Un cuento de fin de semana para ficcionalizar la vida….
Borré el casete de Pink Floyd de mi mamá. Ella guardaba sus casetes, entre otras cosas, en un armario. Yo la espiaba como si mi madre fuera la guardia de seguridad de un banco que me disponía a robar. La miraba mientras abría el precioso cajón de sus recuerdos, se ponía una pañoleta y se aplicaba dos gotas de perfume en el cuello. Luego cerraba con llave.
Las tardes eran largas para mí y por eso comencé a jugar aquel juego de perseguirla para saber dónde escondía la llave de los secretos, de sus secretos. En cuanto yo llegaba del colegio comíamos juntas y nos acostábamos a ver la televisión. Nos quedábamos dormidas y cuando ella se levantaba a abrir el armario, yo fingía seguir durmiendo. Ella daba vueltas y vueltas por la casa antes de salir a trabajar, y en alguna ocasión alcancé a escuchar que abría un tarro en la cocina. ¡Ay pobre de mamá! La había descubierto: en un frasco viejo y olvidado guardaba sus llaves. Desde entonces, me pasé algunas tardes jugando con sus secretos: joyas, perfumes, ropa, fotografías, incluso algunos cuadros de aquella época en que le gustaba pintar.

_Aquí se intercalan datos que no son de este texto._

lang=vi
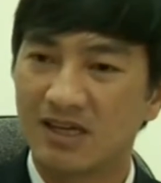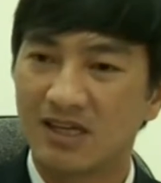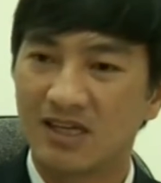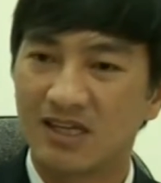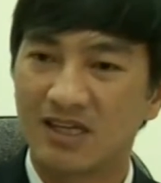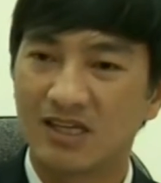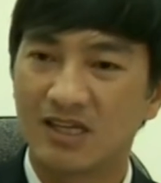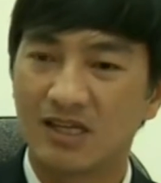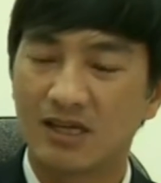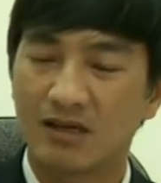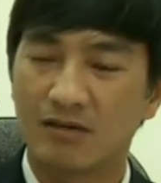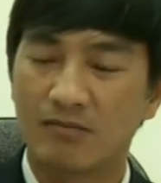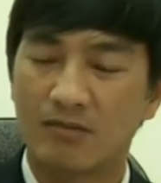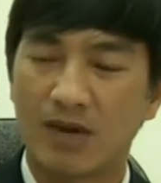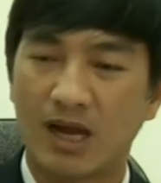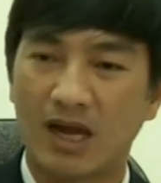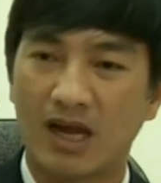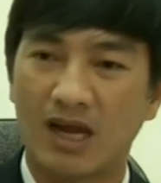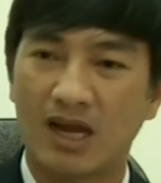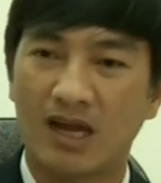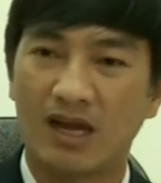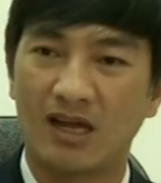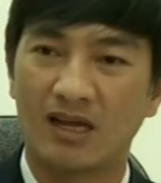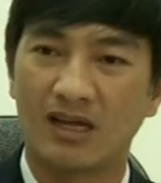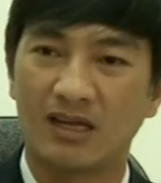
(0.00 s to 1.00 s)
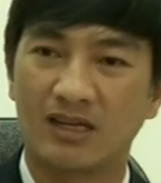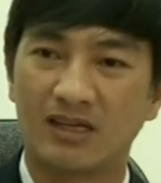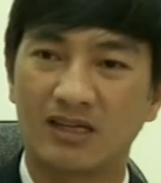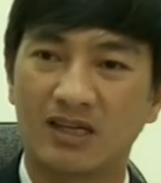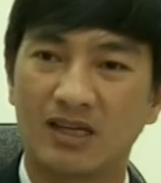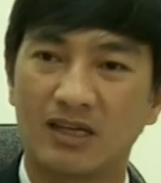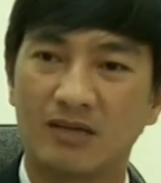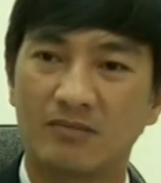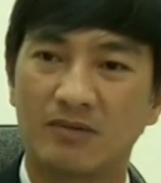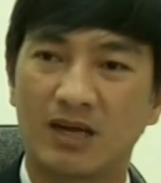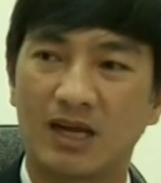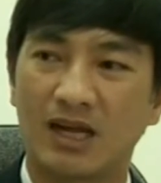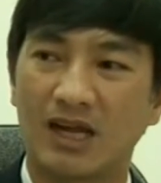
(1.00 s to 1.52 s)
nhưng mà
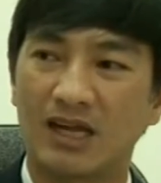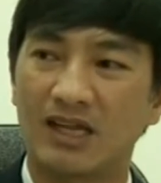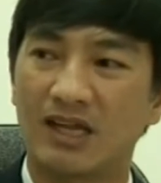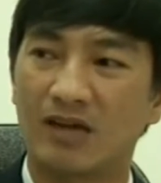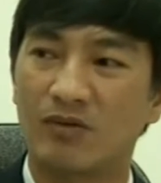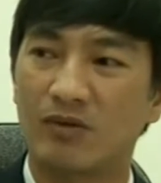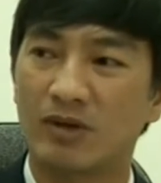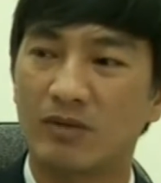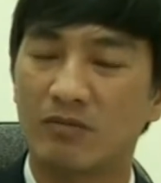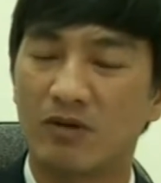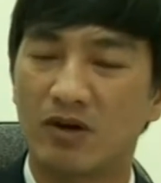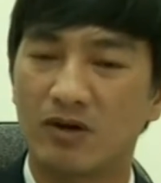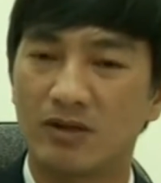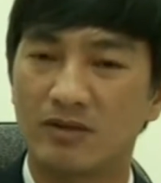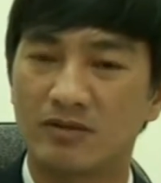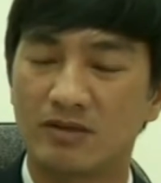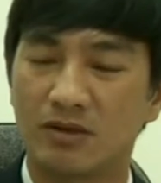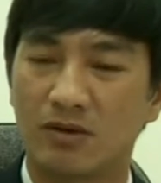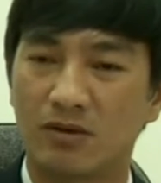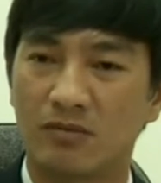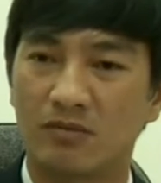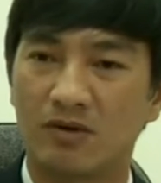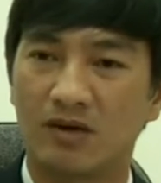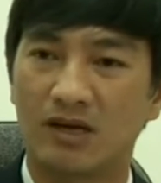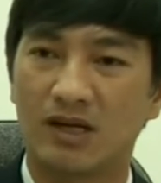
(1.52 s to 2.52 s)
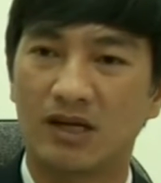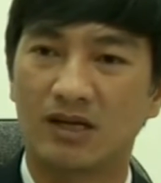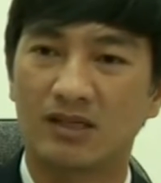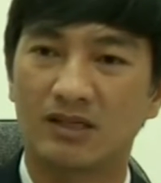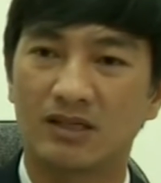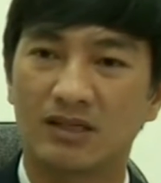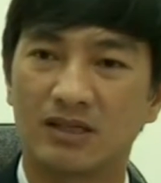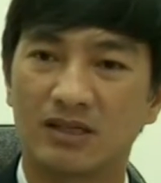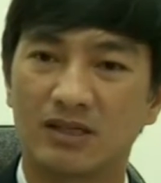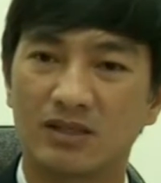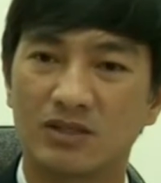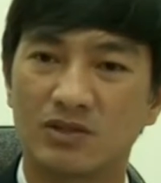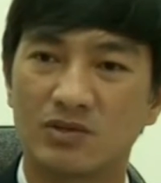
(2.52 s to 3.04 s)
khi mà đã giải quyết bảo hiểm xã hội một lần
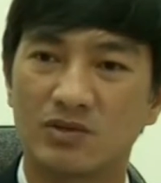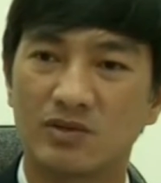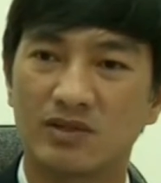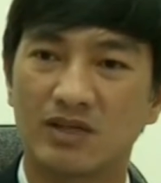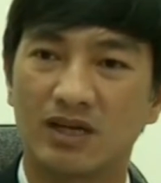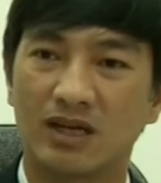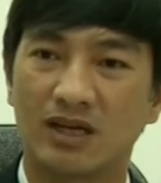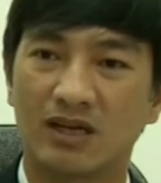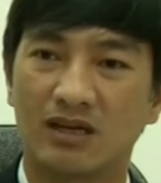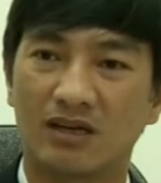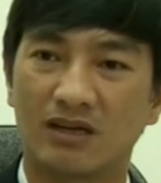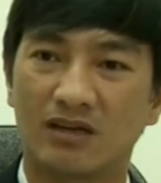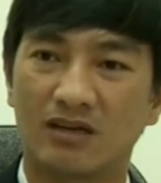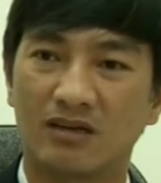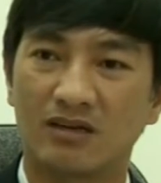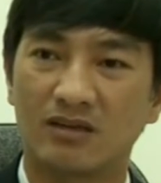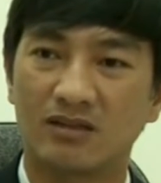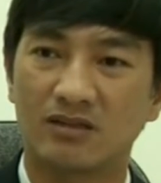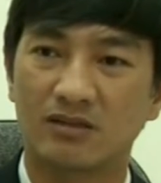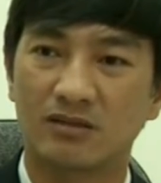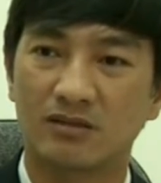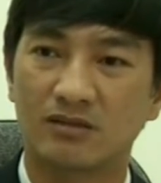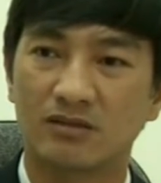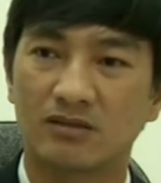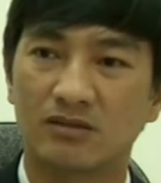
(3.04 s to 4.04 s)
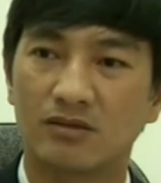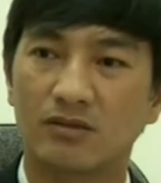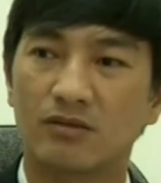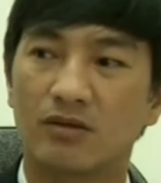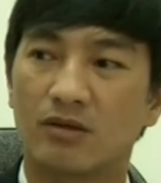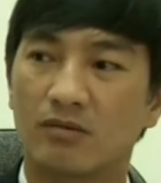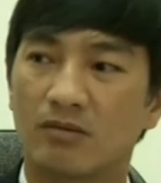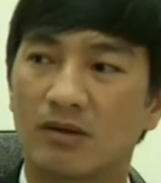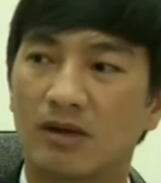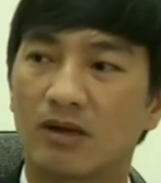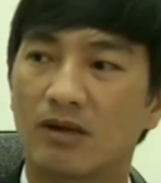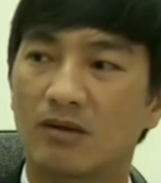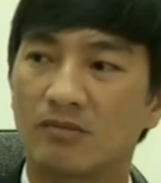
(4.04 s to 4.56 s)
thì cái số tiền nó nói
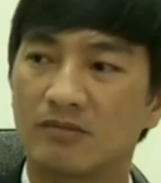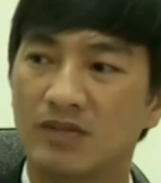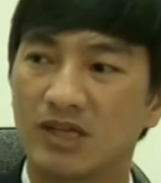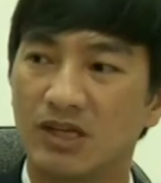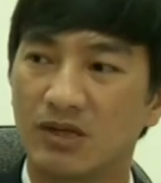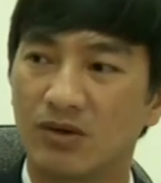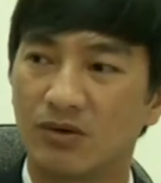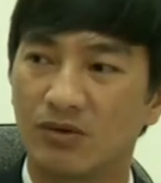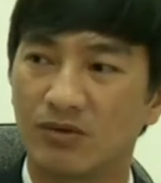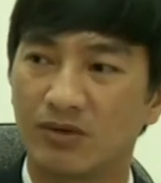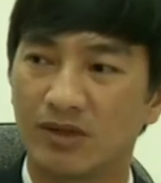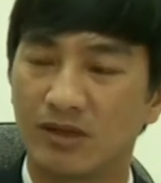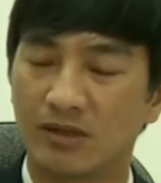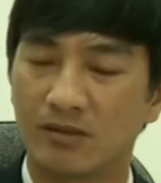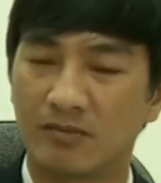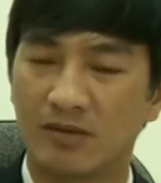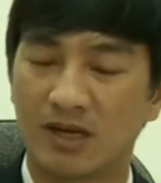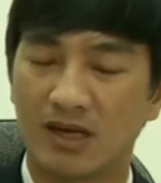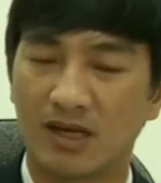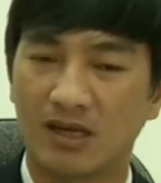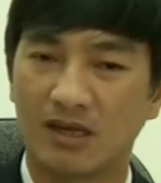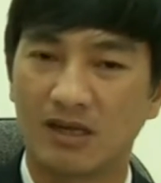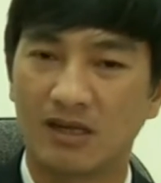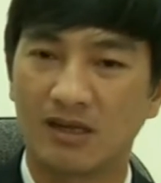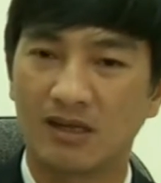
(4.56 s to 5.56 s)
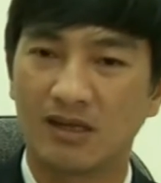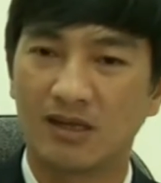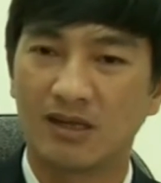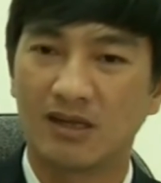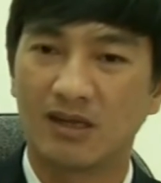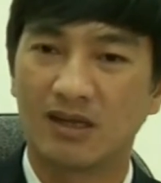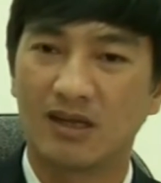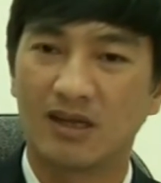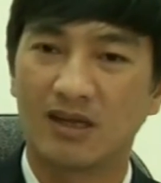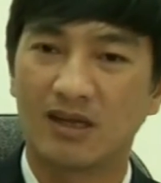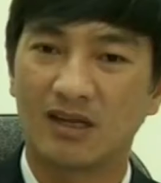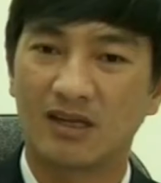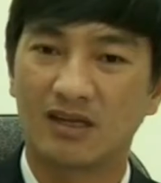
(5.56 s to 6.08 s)
chung là không nhiều nhưng mà
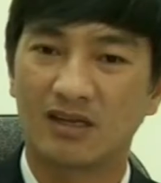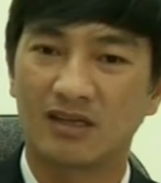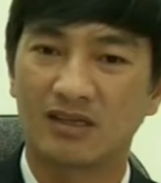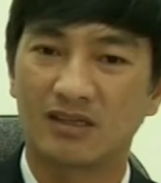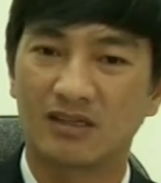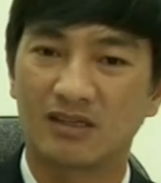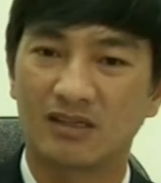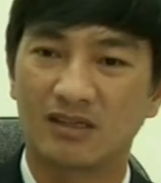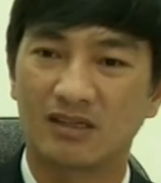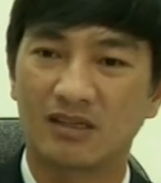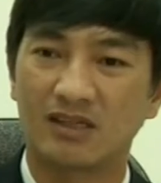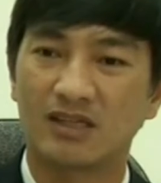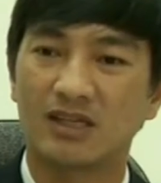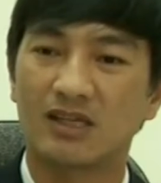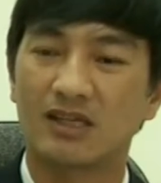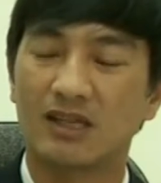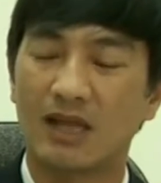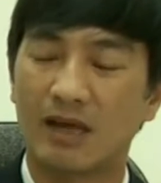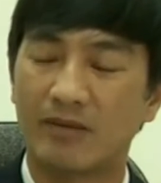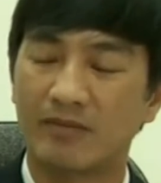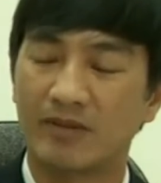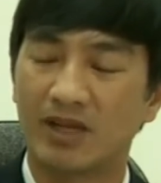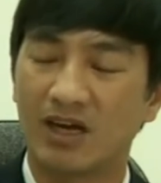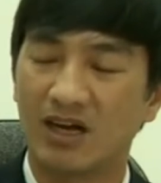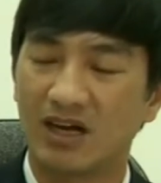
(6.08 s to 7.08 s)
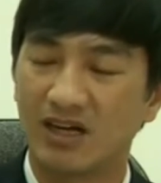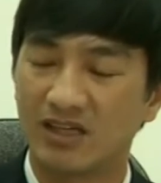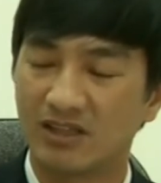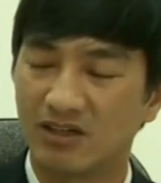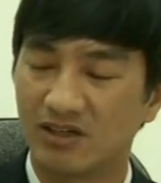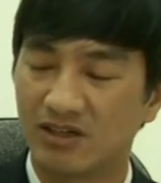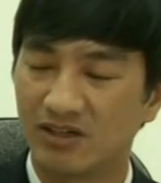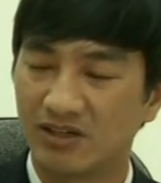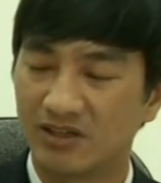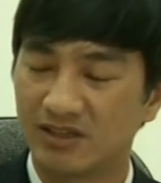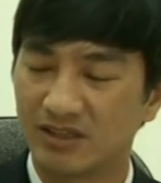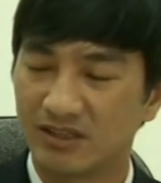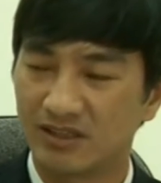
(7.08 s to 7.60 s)
à, nó chỉ tạm thời
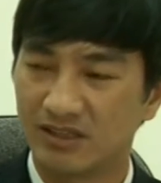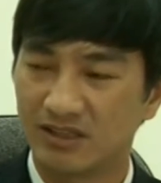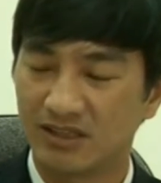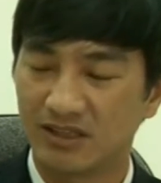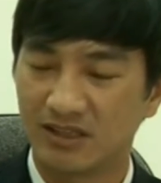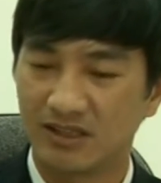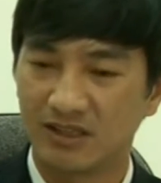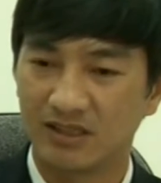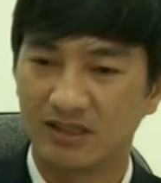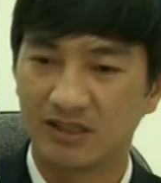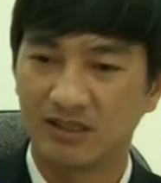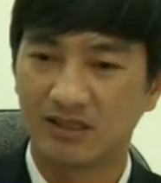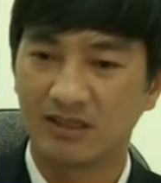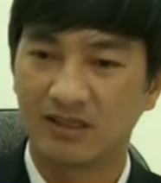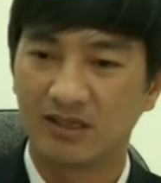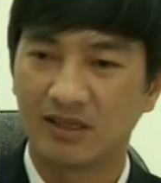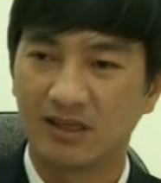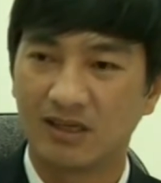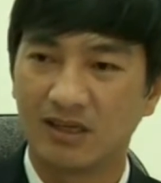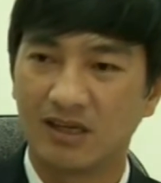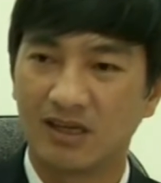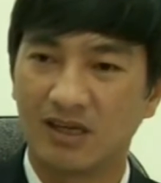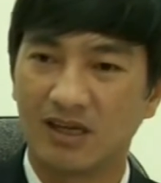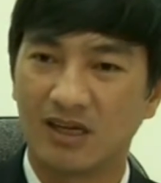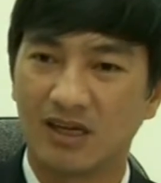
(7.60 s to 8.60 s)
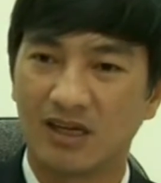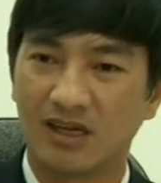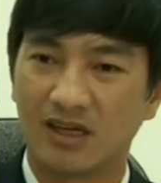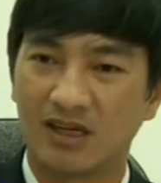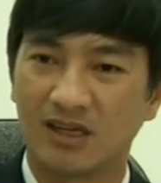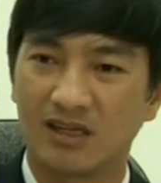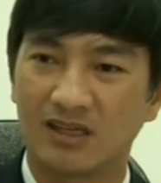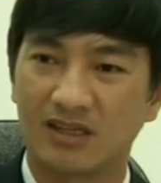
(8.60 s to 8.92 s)
thôi thì à,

La caja con los casetes la encontré mucho después. Los miré uno a uno hasta que descubrí uno con dedicatoria, sí, de papá. Era un casete viejo y desgastado que decía Pink Floyd. Supuse que no era gran cosa, pero me dediqué a deshacerme de aquel recuerdo para que mi madre no tuviera que acordarse más de él. Grabé en él música cualquiera que se oía en las emisoras de radio locales: vallenatos, salsa, cumbia, baladas. Al poner el lado B del casete escuché un poco de la música original, hasta que de pronto se detuvo y comenzó a hablar alguien, una voz nueva para mí. Era él, mi padre. “Baby, I let you these memories of our love”. Lo detuve. Escondí de nuevo el casete. No sé si mi madre alguna vez se dio cuenta. Nunca me dijo nada. Sin embargo, yo jamás olvidaría lo que escuché en el casete de Pink Floyd.